I anticipate writing a thesis as my capstone project for this program and plan on researching the racialization of the opioid epidemic, specifically looking at methadone versus buprenorphine therapies. I plan on connecting this project to my interest in orthopedics as well, given that opioids are often given after surgery.
Under the guidance of Katie Watson, JD, I’ve started working on a fascinating project regarding the narratives of women at an abortion clinic. We have had the amazing opportunity to complete an in-depth review of journal entries written by women at a clinic and are exploring recurring themes surrounding their experience. Together, we are currently working on two publications that deal with religious beliefs, stigma and the role of being a caregiver and mother.
Do you participate in any organizations or societies at Feinberg?
I am an active member in our chapter of the Student National Medical Association (SNMA). During my M1 and M2 years, I was able to serve as the liaison between our undergraduate sister program, Minority Association of Pre-Medical Students (MAPS), at Northwestern University’s Evanston campus. Working together with other students and faculty, we were able to host events for minority students interested in going to medical school. It was a great opportunity to expand mentorship between the two campuses.
I helped tutor and was a mentor to high school students enrolled in Chicago Youth Programs once a week. This program was longitudinal, so I was able to build a bond with my mentee over an entire year.
I had the opportunity to travel to Dehradun, India for one month during the summer of my M1 year with some of my peers. The Northwestern Program in Global Health Studies helped fund our trip through Child Family Health International (CFHI). Our program allowed us to experience both rural and urban medicine in a variety of clinical settings. My peers and I were also able to immerse ourselves in the local culture by staying with host-parents and partaking in daily activities like yoga.
I am a part of the Feinberg student senate, serving as my college representative.

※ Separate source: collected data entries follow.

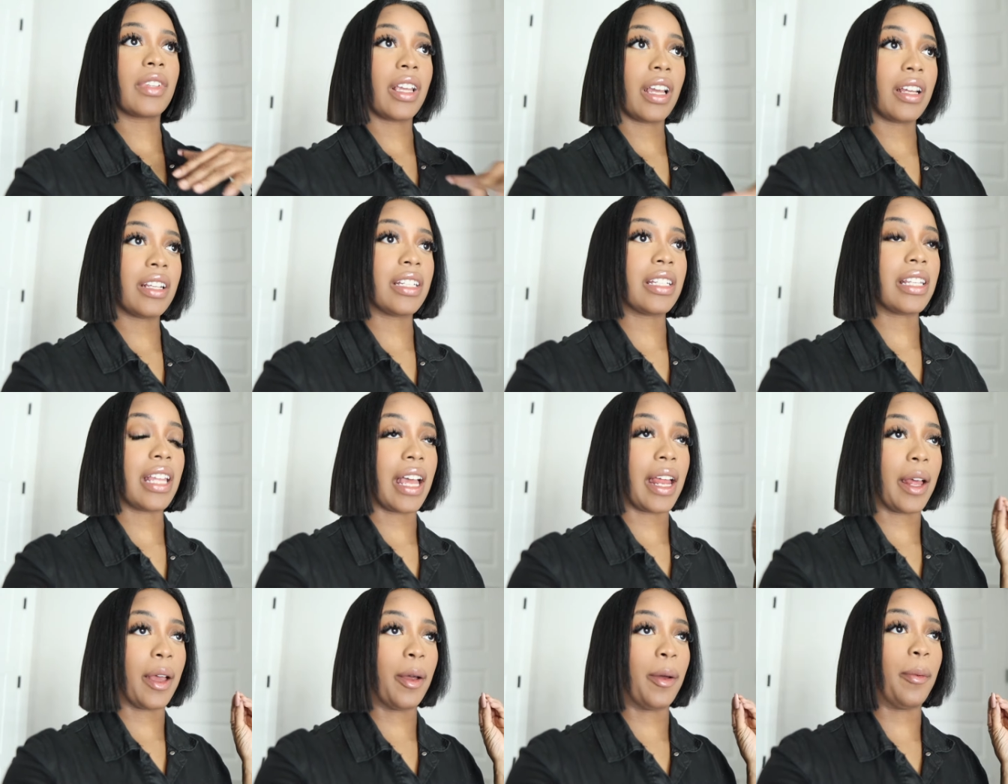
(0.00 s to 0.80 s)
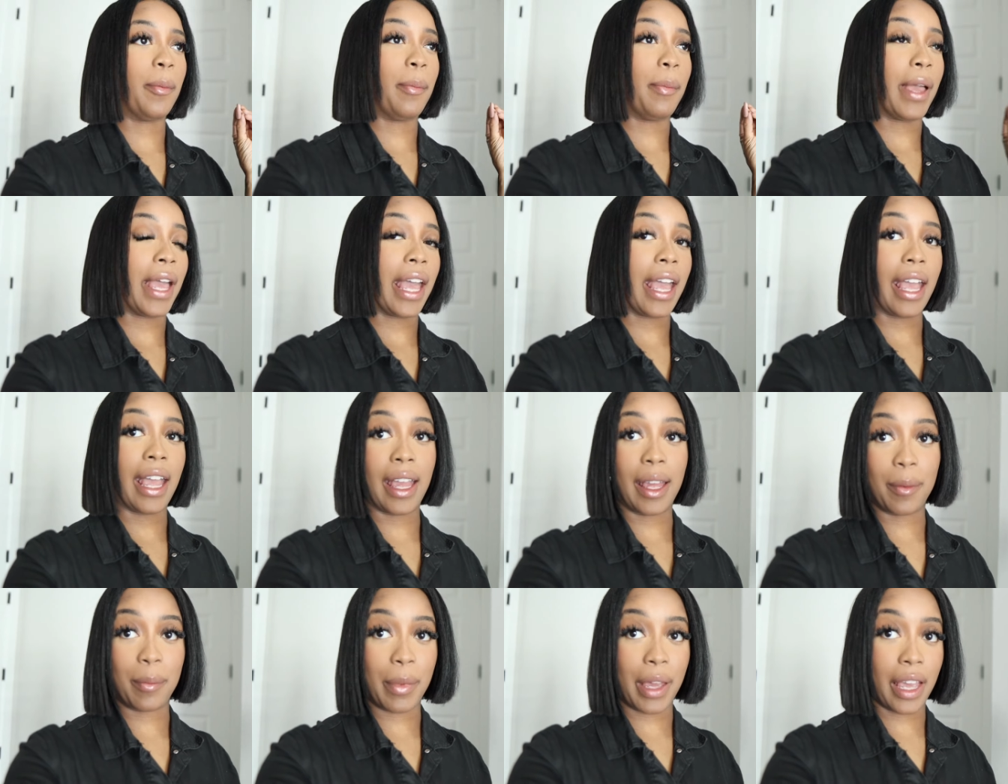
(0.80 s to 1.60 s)
I just had a
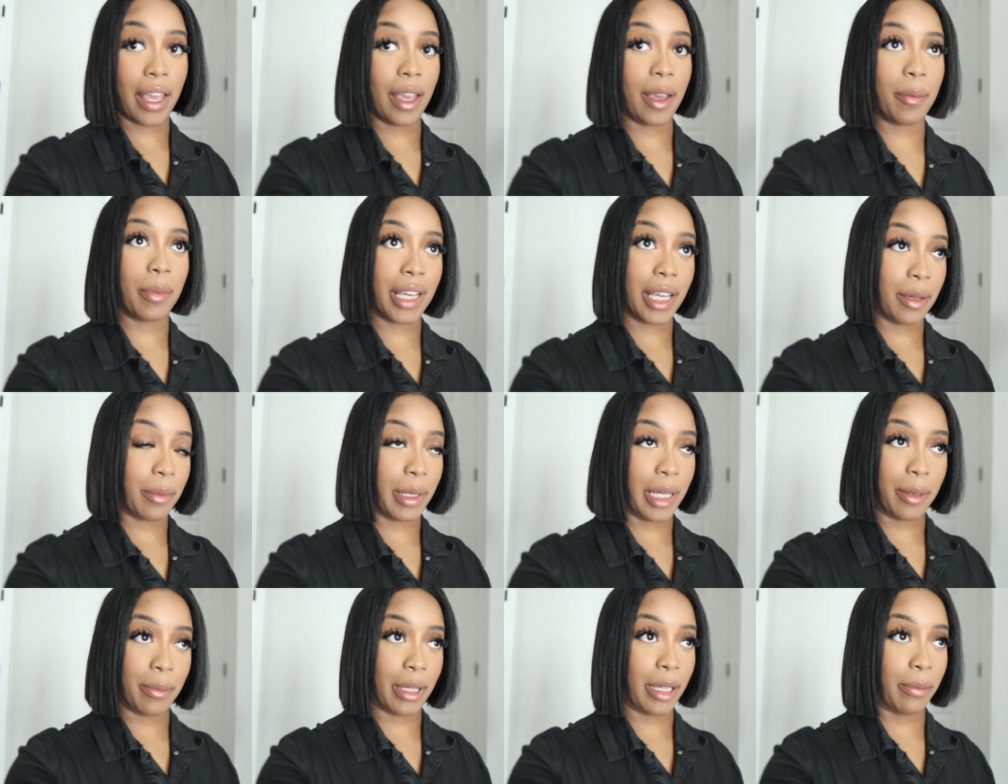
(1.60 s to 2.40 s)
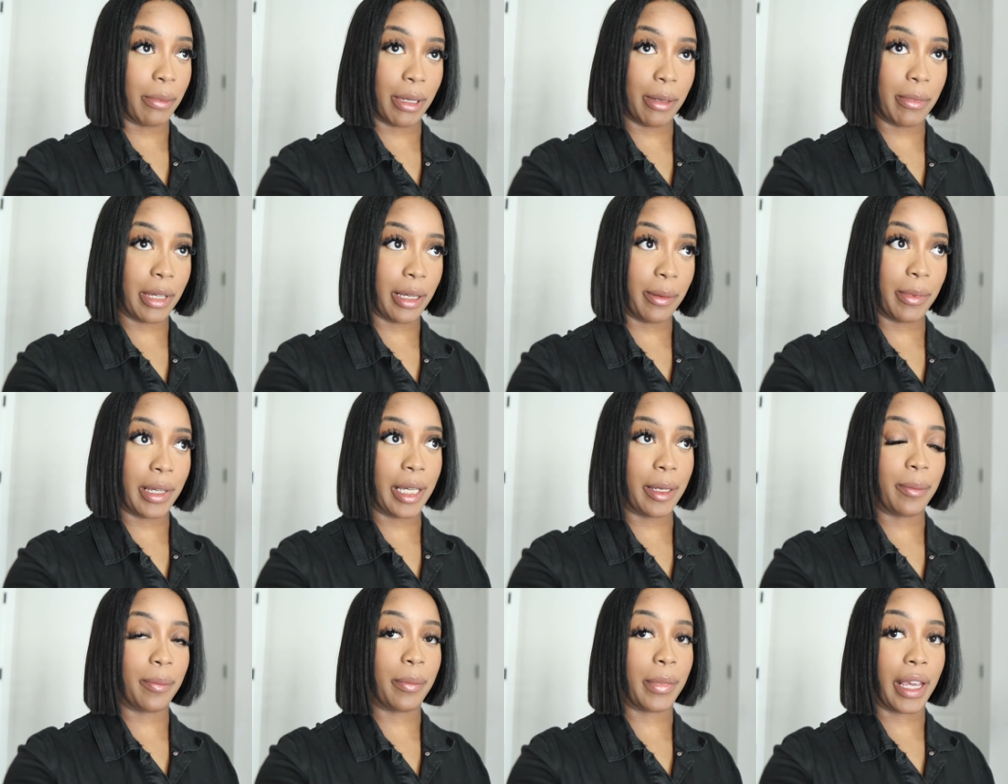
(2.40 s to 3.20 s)
bad, bad, bad, bad, bad, bad, bad,
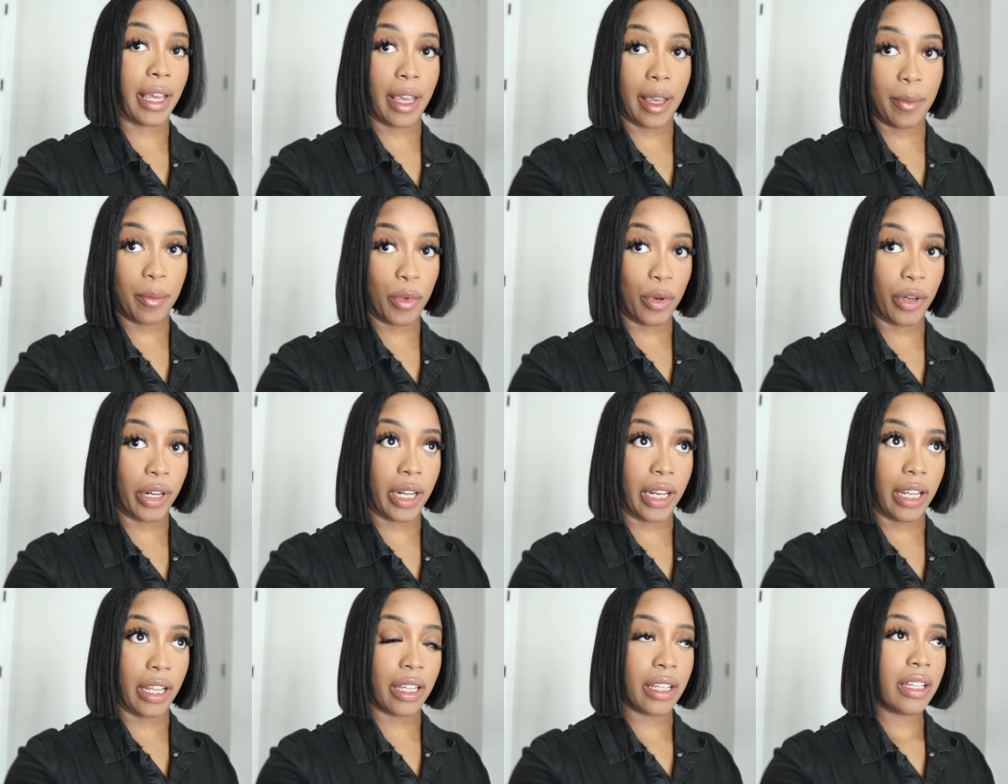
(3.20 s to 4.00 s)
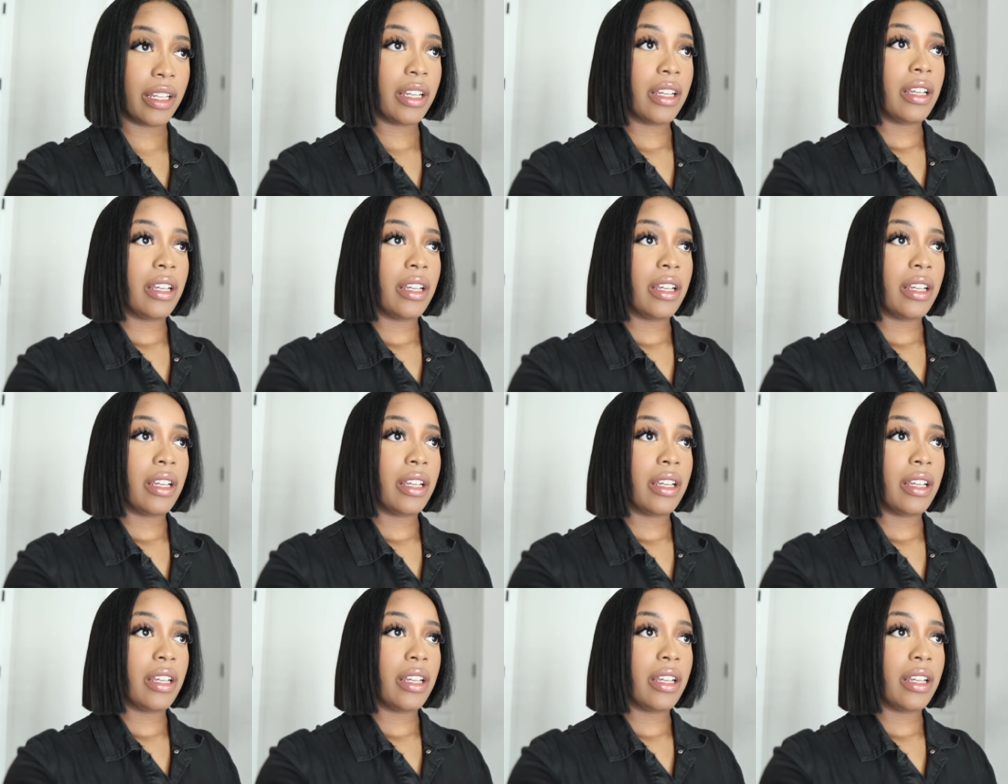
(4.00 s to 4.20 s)
bad, bad morning.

This has been a great avenue to participate in the ongoing improvement of our curriculum and events. Our faculty really values student feedback and being a part of senate I have seen this in action first hand.
What has been your most rewarding experience?

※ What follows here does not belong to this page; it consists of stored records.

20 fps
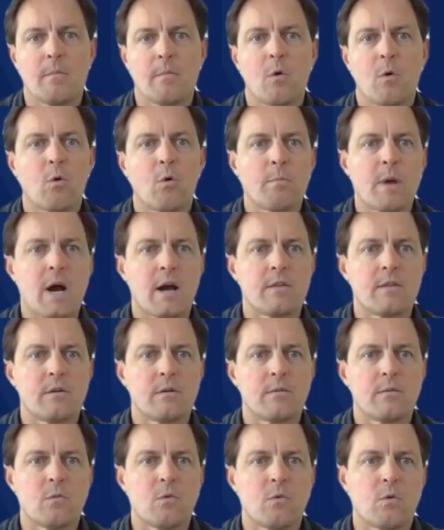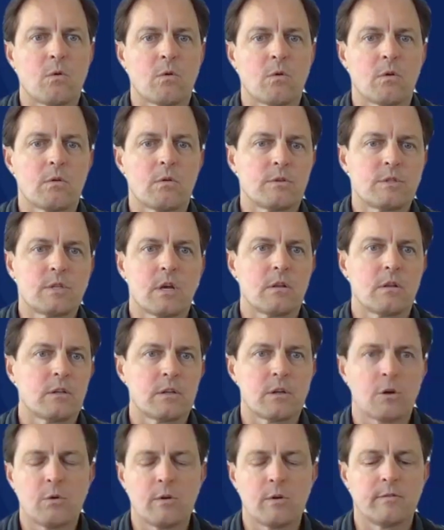or buy them or sell an
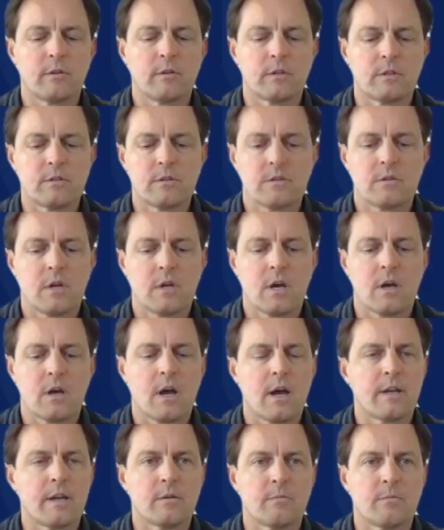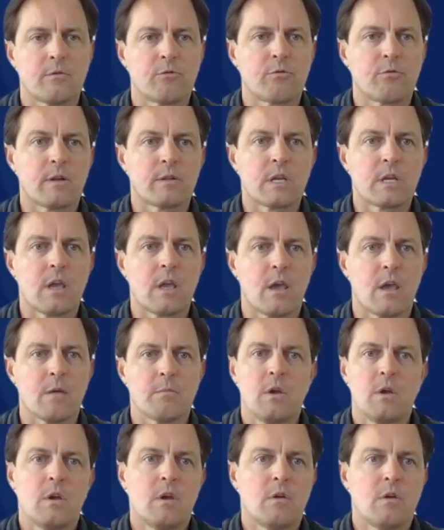equivalent item throughout the game,
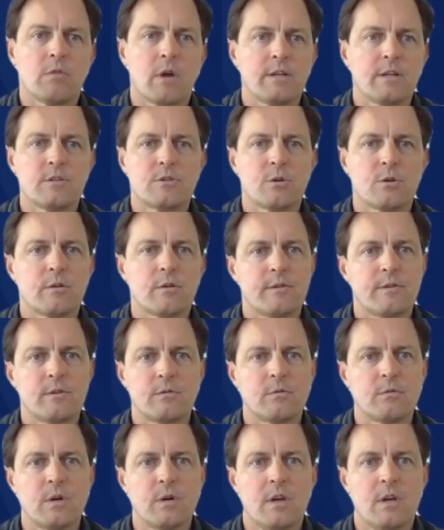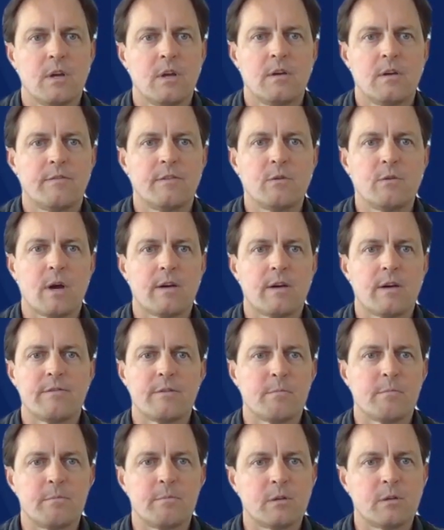right? So if you have the,
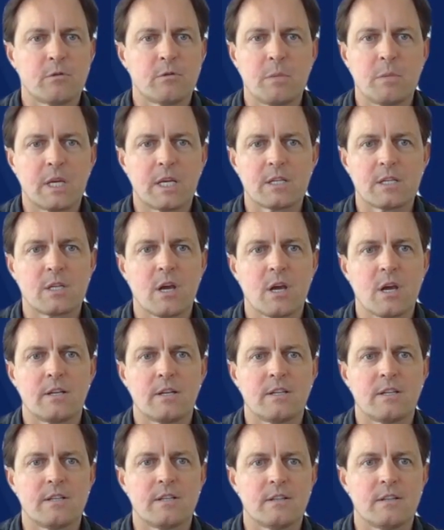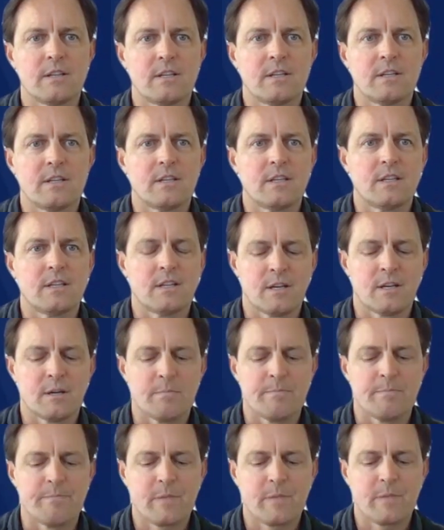you know, the biggest gun
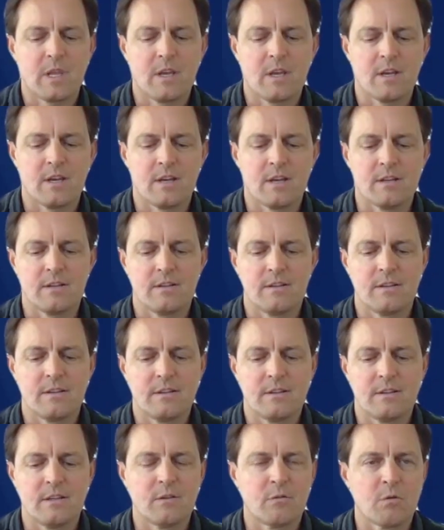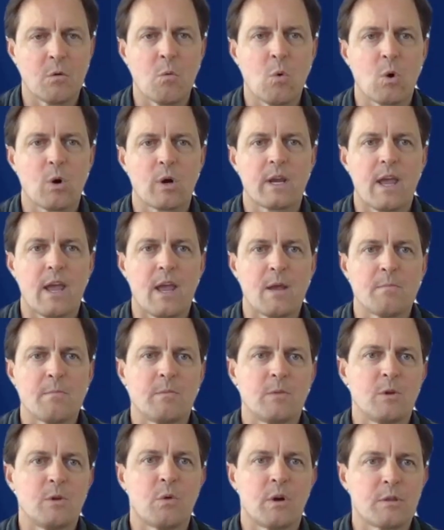in a war game,
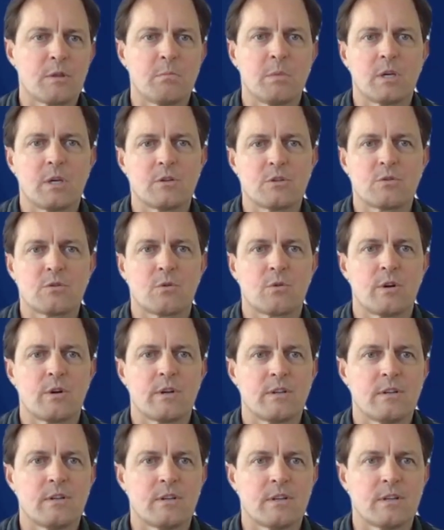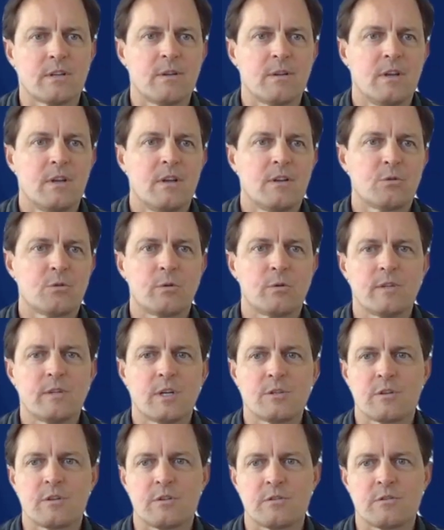you want the biggest sword in a sort of
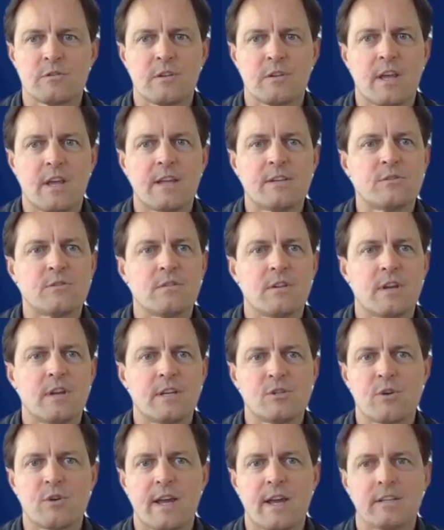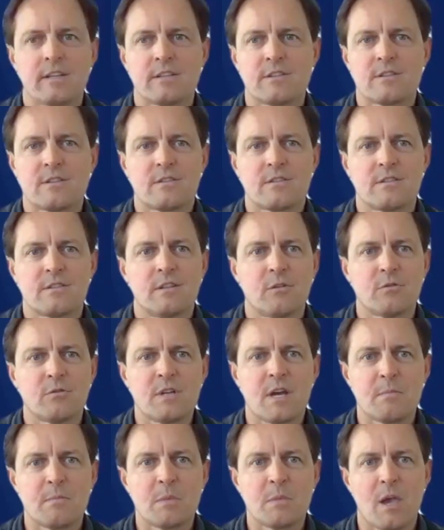Dungeons and Dragons, you know,
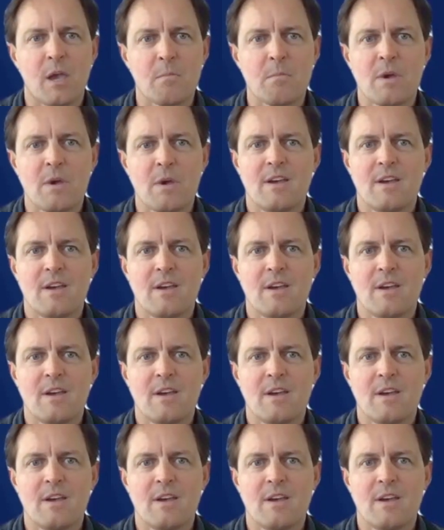type game.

Providing care in my Education-Centered Medical Home (ECMH) has been one of the most rewarding experiences in medical school. My preceptor is Dr. Jennifer Bierman and she is phenomenal. I have been in this clinic since my M1 year and we get to take ownership over a small panel of patients and become a part of their primary care team longitudinally. It has been awesome to develop strong relationships with our patients and see them trend towards better health. Furthermore, we have the opportunity to do a lot of teaching to younger students and learn a lot from older ones. It is a very unique clinic structure that provides for great patient care and medical education.

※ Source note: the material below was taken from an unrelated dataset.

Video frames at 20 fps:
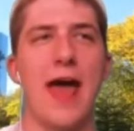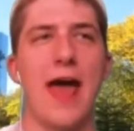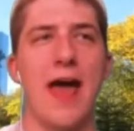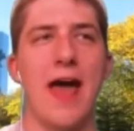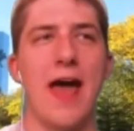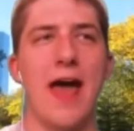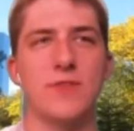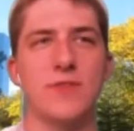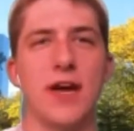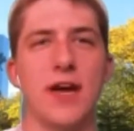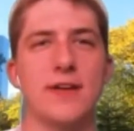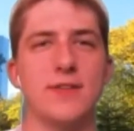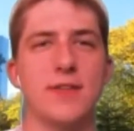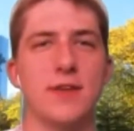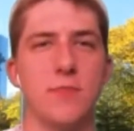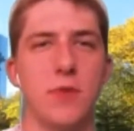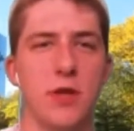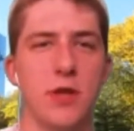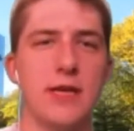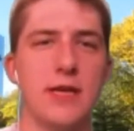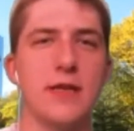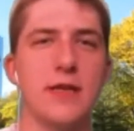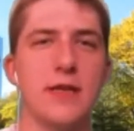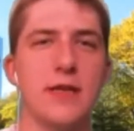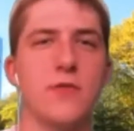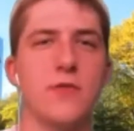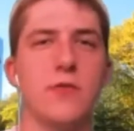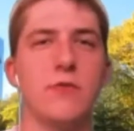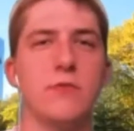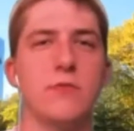advertising money
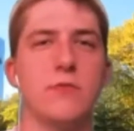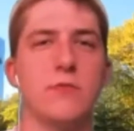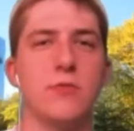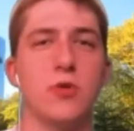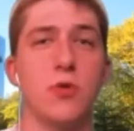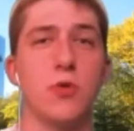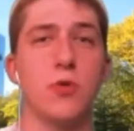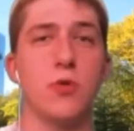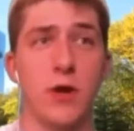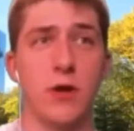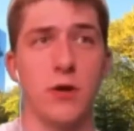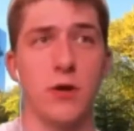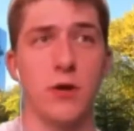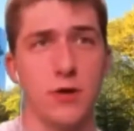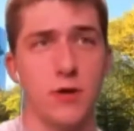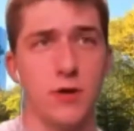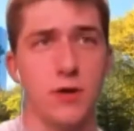into Twitter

What advice would you give to prospective medical students?
Remember what is important to you and find ways to incorporate that into your life as a medical student. At Feinberg, we talk a lot about balance and student wellness, which helps a lot. I think it is so important to remember to take care of yourself during this rewarding, yet sometimes hectic, time in our lives. Thankfully, there are so many student organizations and activities in the city of Chicago that make this possible.
You will find friends at school with similar interests as yourself and mentors that will help incorporate your passions into meaningful projects. No matter what values, hobbies or goals you hold, you will find yourself surrounded by those who want to help you succeed.